Integrated EMDR For Child Abuse – Part 3
Integrated EMDR For Child Abuse – Part 3
By Jeff Dwarshuis LMSW ACSW
This is the third article in a three part series on the use of EMDR for child abuse. Part One and Part Two of this series explained the patterns of Ambivalent Attachment and The Locus of Control Shift and how the EMDR technique of the Cognitive Interweave specifically targets the thoughts, feelings and self beliefs that hold these negative patterns in place.
Part Three of the series explains how The Cognitive Interweave is used in an EMDR therapy session and how it directly challenges the negative thinking found in Ambivalent Attachment and The Locus of Control Shift. The Cognitive Interweave has three parts – Responsibility, Safety and Choices.
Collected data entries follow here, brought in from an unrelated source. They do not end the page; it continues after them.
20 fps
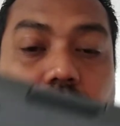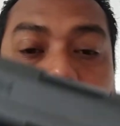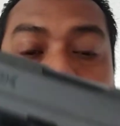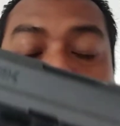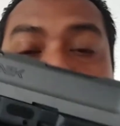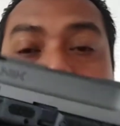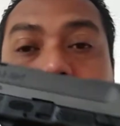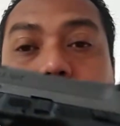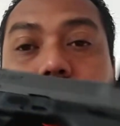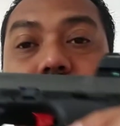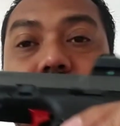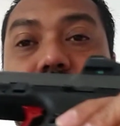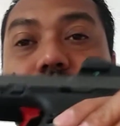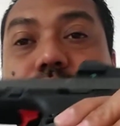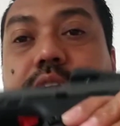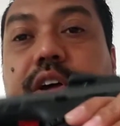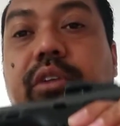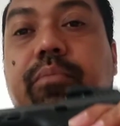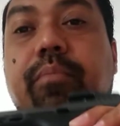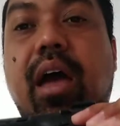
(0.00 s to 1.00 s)
The
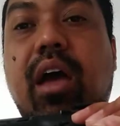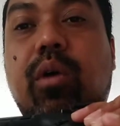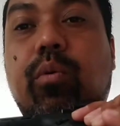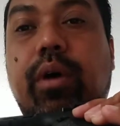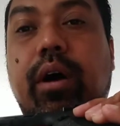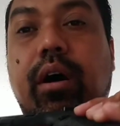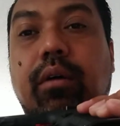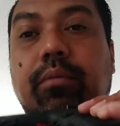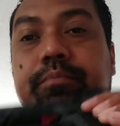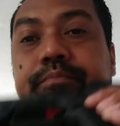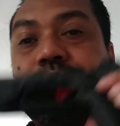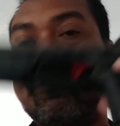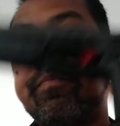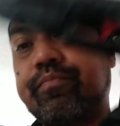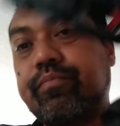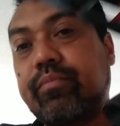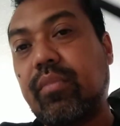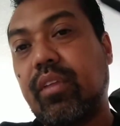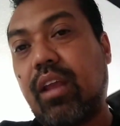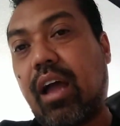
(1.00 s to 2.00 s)
flared magwell,
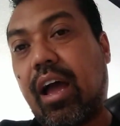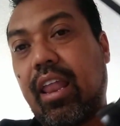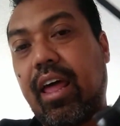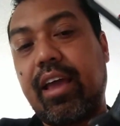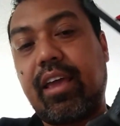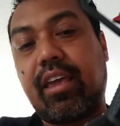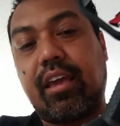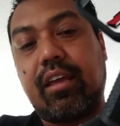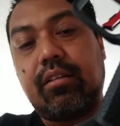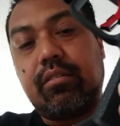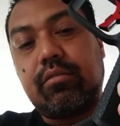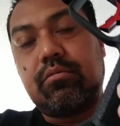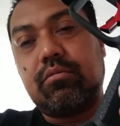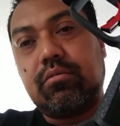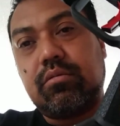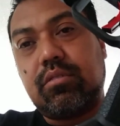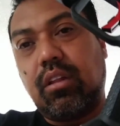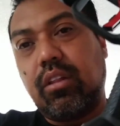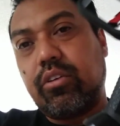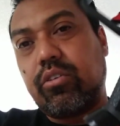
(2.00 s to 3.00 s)
I like it.
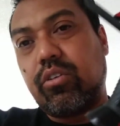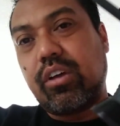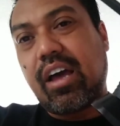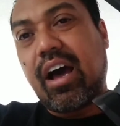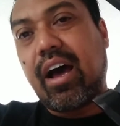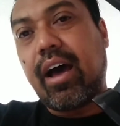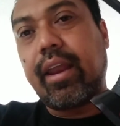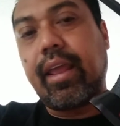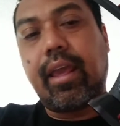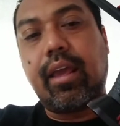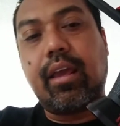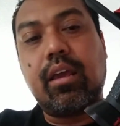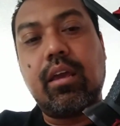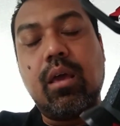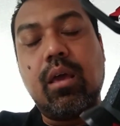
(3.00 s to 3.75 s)
It's a little gaudy.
People abused as children often hold negative self beliefs in an effort to avoid the feelings of loss associated with child abuse. This thinking causes the person to believe they are responsible for the abuse. The first part of the Cognitive Interweave is to help the client reprocess the abusive memory while rationally exploring the idea of responsibility.
After the client begins EMDR and moves through 2-3 sets of eye movements on a targeted memory, they are usually in touch with the negativity of the memory. At this point the client can be asked “As you see this picture, who is responsible for the negative emotions you feel right now?” Often clients will blame themselves so the therapist should then ask – “As a child on that day did you want to experience this situation?” The client is then able to identify the responsibility of the perpetrator. Then 2-6 sets of eye movements are completed while concentrating on the responsibility of the perpetrator for creating the problem. This recognition lifts the sense of responsibility and then allows the client to eliminate or give up their longstanding negative self perception and control that is found in the Locus of Control Shift. Between the sets of eye movements following the client often will then begin to express their rational emotional reaction of anger rather than the anxiety, guilt, or fear that comes with accepting irrational blame. Clients also will be confronted with a strong sense of loss that they have been avoiding since the initial traumatic event.
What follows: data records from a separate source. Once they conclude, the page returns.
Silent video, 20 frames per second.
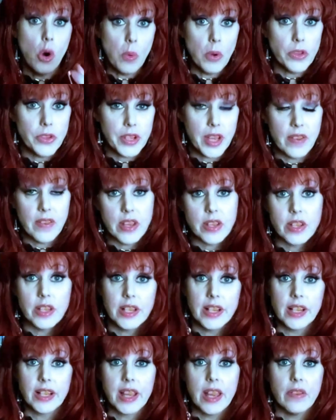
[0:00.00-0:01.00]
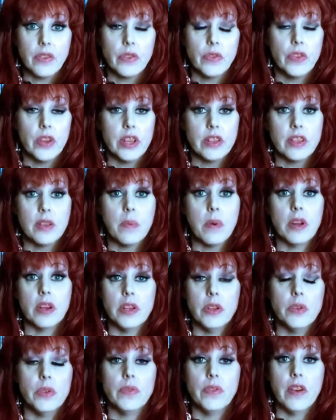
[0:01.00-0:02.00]
or want to give it as a little gift for someone
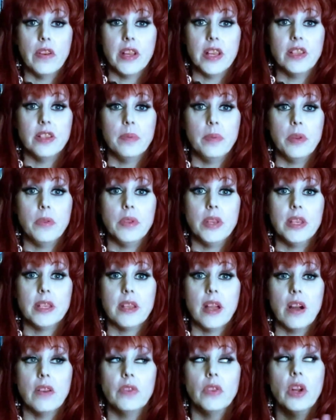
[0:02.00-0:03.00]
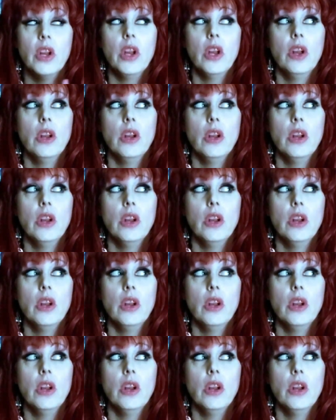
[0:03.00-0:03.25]
who's very into beauty stuff,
The second step of the Cognitive Interweave is Safety and this step helps the client to deal with feelings of loss and fear. At this point in the session the therapist can say to the client – “See a picture of yourself walking out of your Safe Place (See article “Integrated EMDR – Starting with Safety”) and imagine that you go into that negative picture and talk to that young child as if she is your own daughter and you help her to feel safe.” The client does 2-5 sets of eye movements on this picture. Generally after 2-5 sets of eye movements the client experiences comfort, safety, validation, love and bonding that overtakes the sense of abandonment, fear, loneliness and discomfort that maintains the relational pattern of Ambivalent Attachment. The person has experienced for the first time being able to hold and believe these positive things while thinking about the bad memory.
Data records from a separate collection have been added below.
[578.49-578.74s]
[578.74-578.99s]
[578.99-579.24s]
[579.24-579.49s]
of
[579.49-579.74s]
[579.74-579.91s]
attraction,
The third step of the Cognitive Interweave is Choices and this step helps the client deal with rational power and emotional separation. After safety is completed the therapist says to the client – “Recognizing the responsibility of the perpetrator and having that safety with you imagine that the young girl in that negative picture makes choices for what to do with that situation and she can do anything she wants.” This method is a new and significant experience for the client since they are for the first time able to rationally process their power over the situation while feeling safe and recognizing the perpetrator’s responsibility. Often clients will report imagining finding a place of safety, calling authorities or going through the aggressive response of fighting against the perpetrator and winning.
The use of the Cognitive Interweave is a highly effective EMDR technique that allows clients to maintain a cognitive and emotional distance from the negative impacts of abuse that have caused symptoms, relational hardship and self harm and creates an ability to eliminate symptoms and rationally perceive the management of a satisfying and joyful relationship.